## What is expected
Return each line of the listing that follows in which the string "frames" can be found.

** Opening Information supplied block **

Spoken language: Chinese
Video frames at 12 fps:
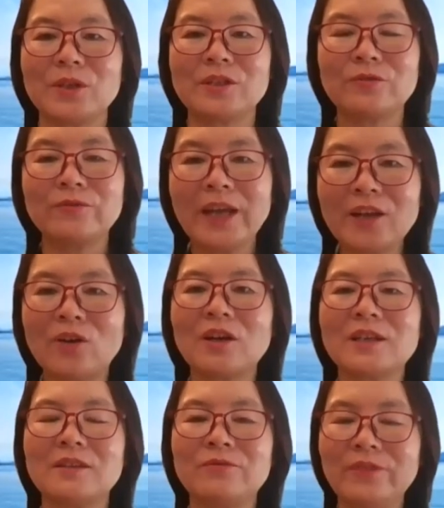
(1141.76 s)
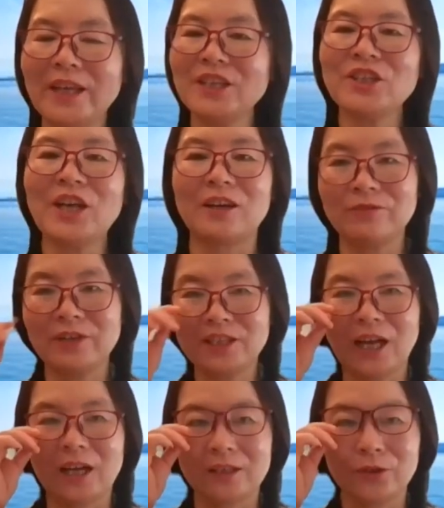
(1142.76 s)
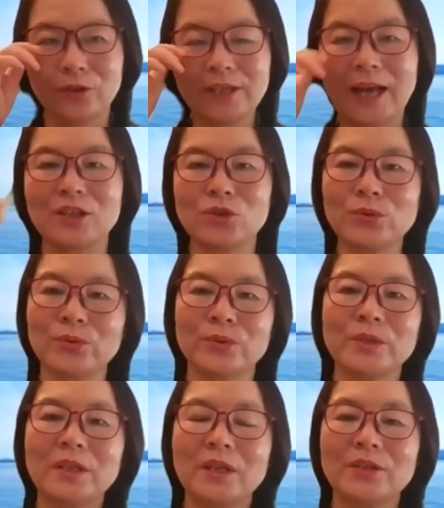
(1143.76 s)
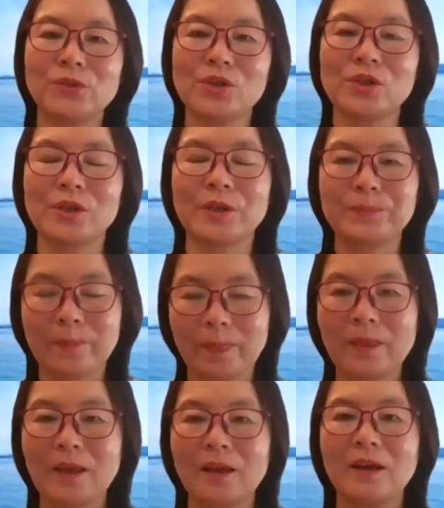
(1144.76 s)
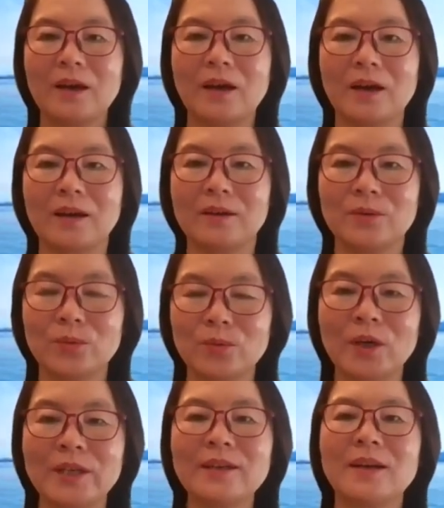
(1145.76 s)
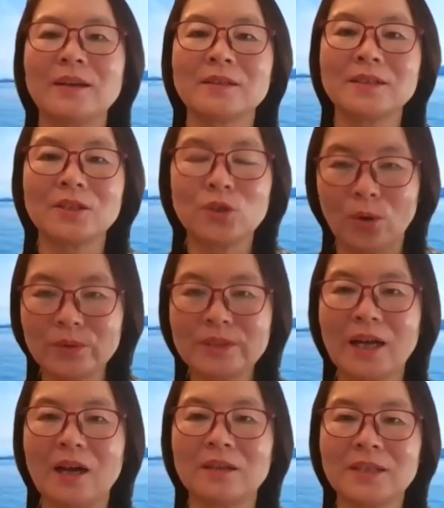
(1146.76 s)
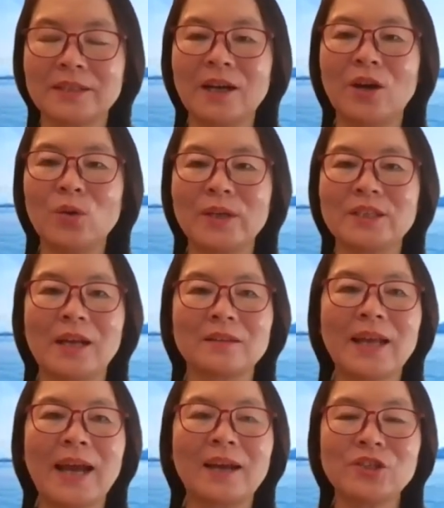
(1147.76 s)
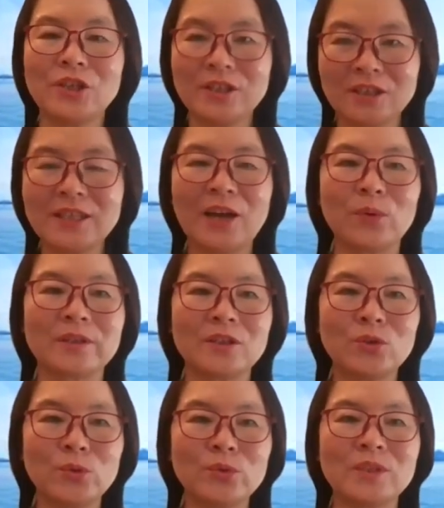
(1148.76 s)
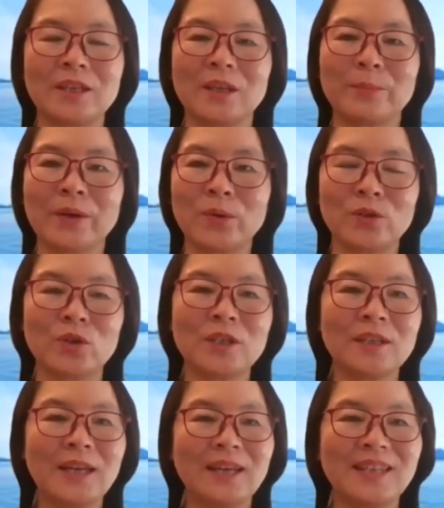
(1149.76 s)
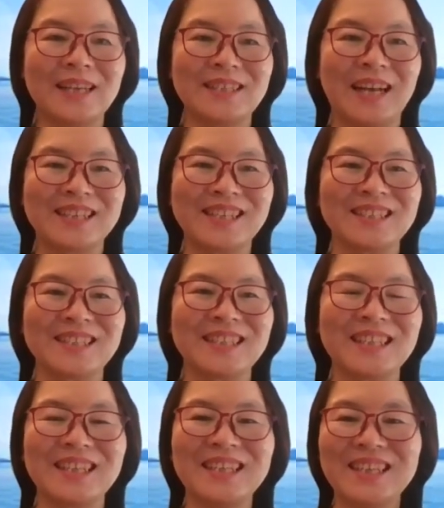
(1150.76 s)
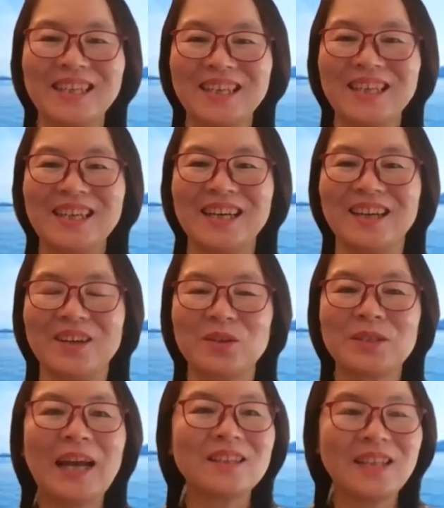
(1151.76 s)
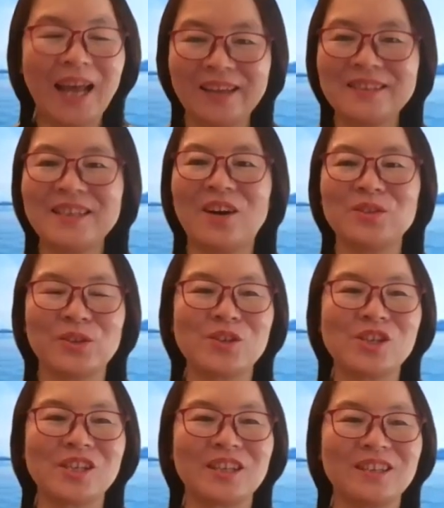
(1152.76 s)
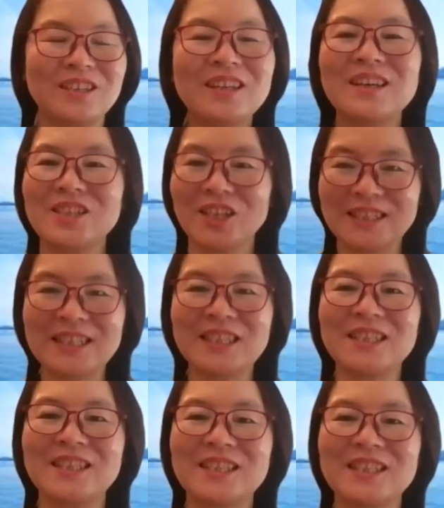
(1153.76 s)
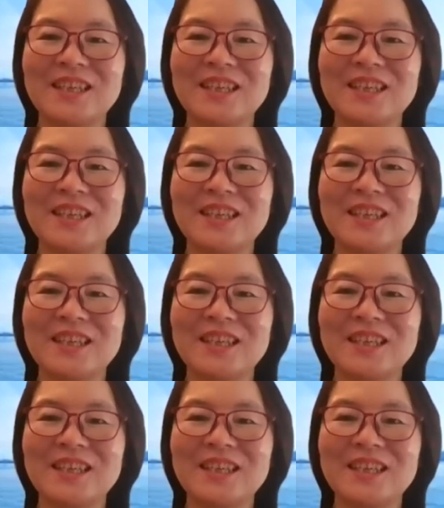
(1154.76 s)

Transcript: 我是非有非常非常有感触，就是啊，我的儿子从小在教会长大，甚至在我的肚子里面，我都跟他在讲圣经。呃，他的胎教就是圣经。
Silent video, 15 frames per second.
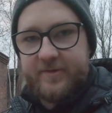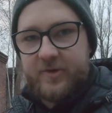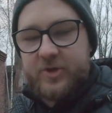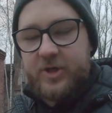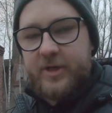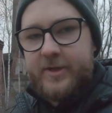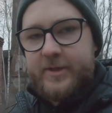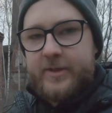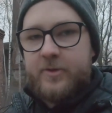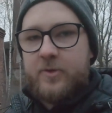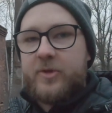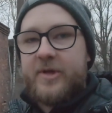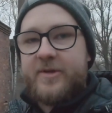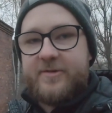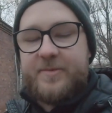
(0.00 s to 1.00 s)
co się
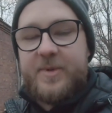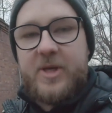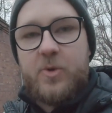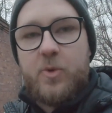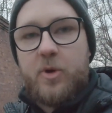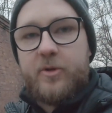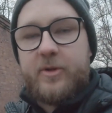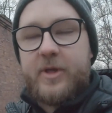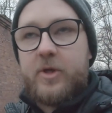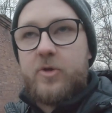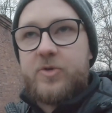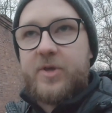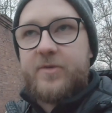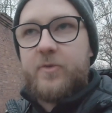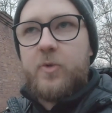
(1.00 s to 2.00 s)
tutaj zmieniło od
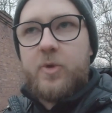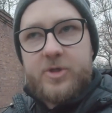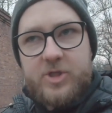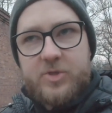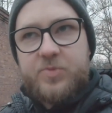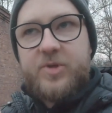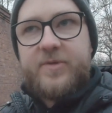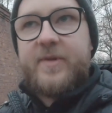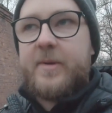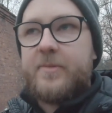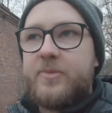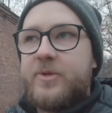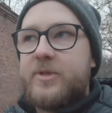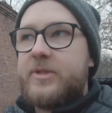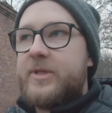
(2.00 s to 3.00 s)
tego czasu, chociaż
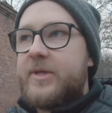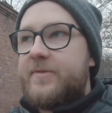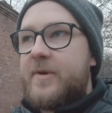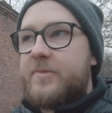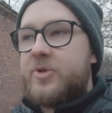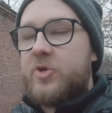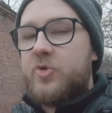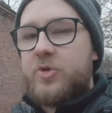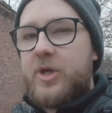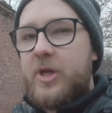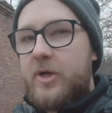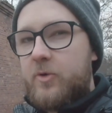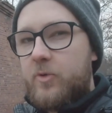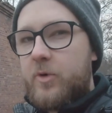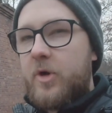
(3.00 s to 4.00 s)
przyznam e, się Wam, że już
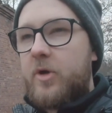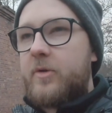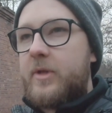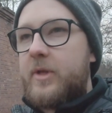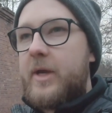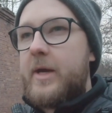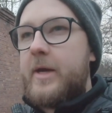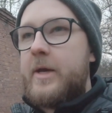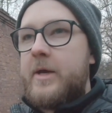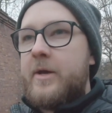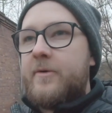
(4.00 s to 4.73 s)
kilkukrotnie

** Closing Information supplied block **

## Answer to this problem
Video frames at 12 fps:
Silent video, 15 frames per second.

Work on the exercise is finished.